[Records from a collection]
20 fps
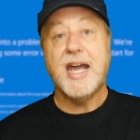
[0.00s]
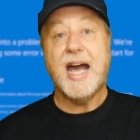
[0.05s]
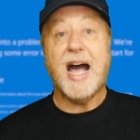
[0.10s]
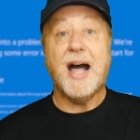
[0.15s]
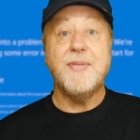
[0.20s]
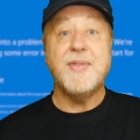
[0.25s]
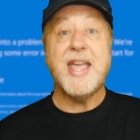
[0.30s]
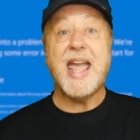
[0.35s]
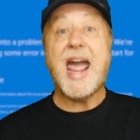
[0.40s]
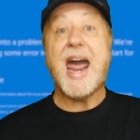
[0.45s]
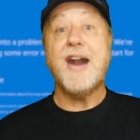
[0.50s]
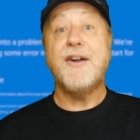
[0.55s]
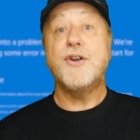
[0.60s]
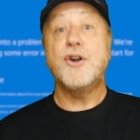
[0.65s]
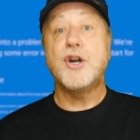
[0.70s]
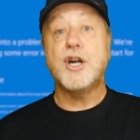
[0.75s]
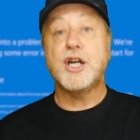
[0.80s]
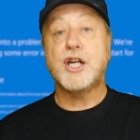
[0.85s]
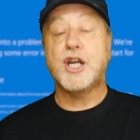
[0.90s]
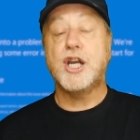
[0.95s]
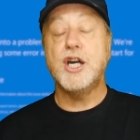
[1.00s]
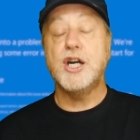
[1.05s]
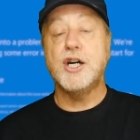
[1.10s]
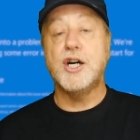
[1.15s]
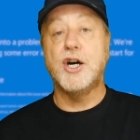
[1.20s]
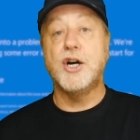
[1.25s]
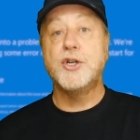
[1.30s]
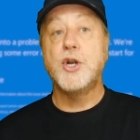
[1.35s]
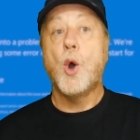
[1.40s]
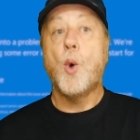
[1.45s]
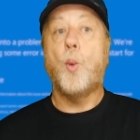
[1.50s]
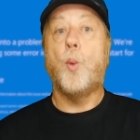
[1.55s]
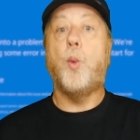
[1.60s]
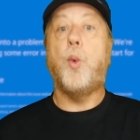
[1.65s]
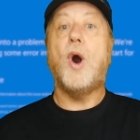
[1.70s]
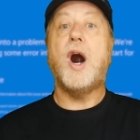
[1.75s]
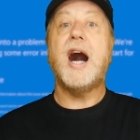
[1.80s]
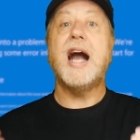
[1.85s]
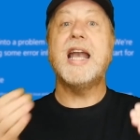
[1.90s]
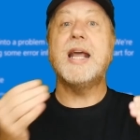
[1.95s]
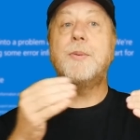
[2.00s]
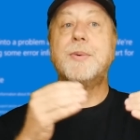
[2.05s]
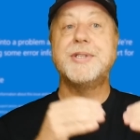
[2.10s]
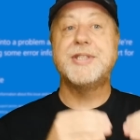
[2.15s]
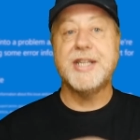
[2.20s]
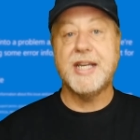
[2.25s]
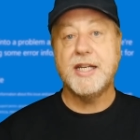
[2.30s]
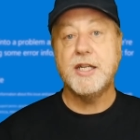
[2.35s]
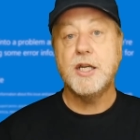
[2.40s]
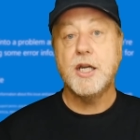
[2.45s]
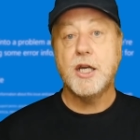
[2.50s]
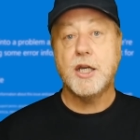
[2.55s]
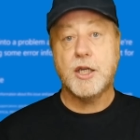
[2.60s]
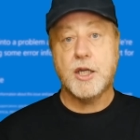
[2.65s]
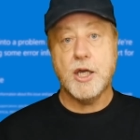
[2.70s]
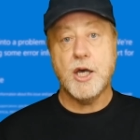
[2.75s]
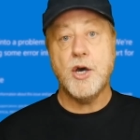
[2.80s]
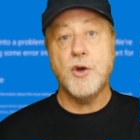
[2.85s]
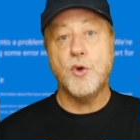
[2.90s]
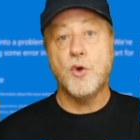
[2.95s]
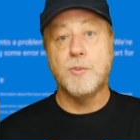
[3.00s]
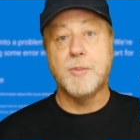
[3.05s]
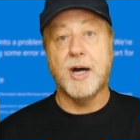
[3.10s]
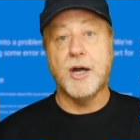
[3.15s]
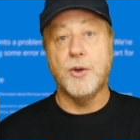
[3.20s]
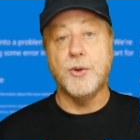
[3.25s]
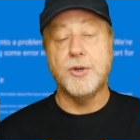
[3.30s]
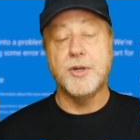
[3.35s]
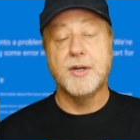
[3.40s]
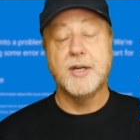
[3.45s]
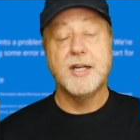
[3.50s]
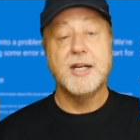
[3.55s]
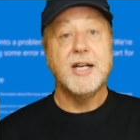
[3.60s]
and the error occurred while it was in kernel mode.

• _How to complete this task_: Leave the images out and give the rest of the data again exactly.

• _Output for this task_:
20 fps
[0.00s]
[0.05s]
[0.10s]
[0.15s]
[0.20s]
[0.25s]
[0.30s]
[0.35s]
[0.40s]
[0.45s]
[0.50s]
[0.55s]
[0.60s]
[0.65s]
[0.70s]
[0.75s]
[0.80s]
[0.85s]
[0.90s]
[0.95s]
[1.00s]
[1.05s]
[1.10s]
[1.15s]
[1.20s]
[1.25s]
[1.30s]
[1.35s]
[1.40s]
[1.45s]
[1.50s]
[1.55s]
[1.60s]
[1.65s]
[1.70s]
[1.75s]
[1.80s]
[1.85s]
[1.90s]
[1.95s]
[2.00s]
[2.05s]
[2.10s]
[2.15s]
[2.20s]
[2.25s]
[2.30s]
[2.35s]
[2.40s]
[2.45s]
[2.50s]
[2.55s]
[2.60s]
[2.65s]
[2.70s]
[2.75s]
[2.80s]
[2.85s]
[2.90s]
[2.95s]
[3.00s]
[3.05s]
[3.10s]
[3.15s]
[3.20s]
[3.25s]
[3.30s]
[3.35s]
[3.40s]
[3.45s]
[3.50s]
[3.55s]
[3.60s]
and the error occurred while it was in kernel mode.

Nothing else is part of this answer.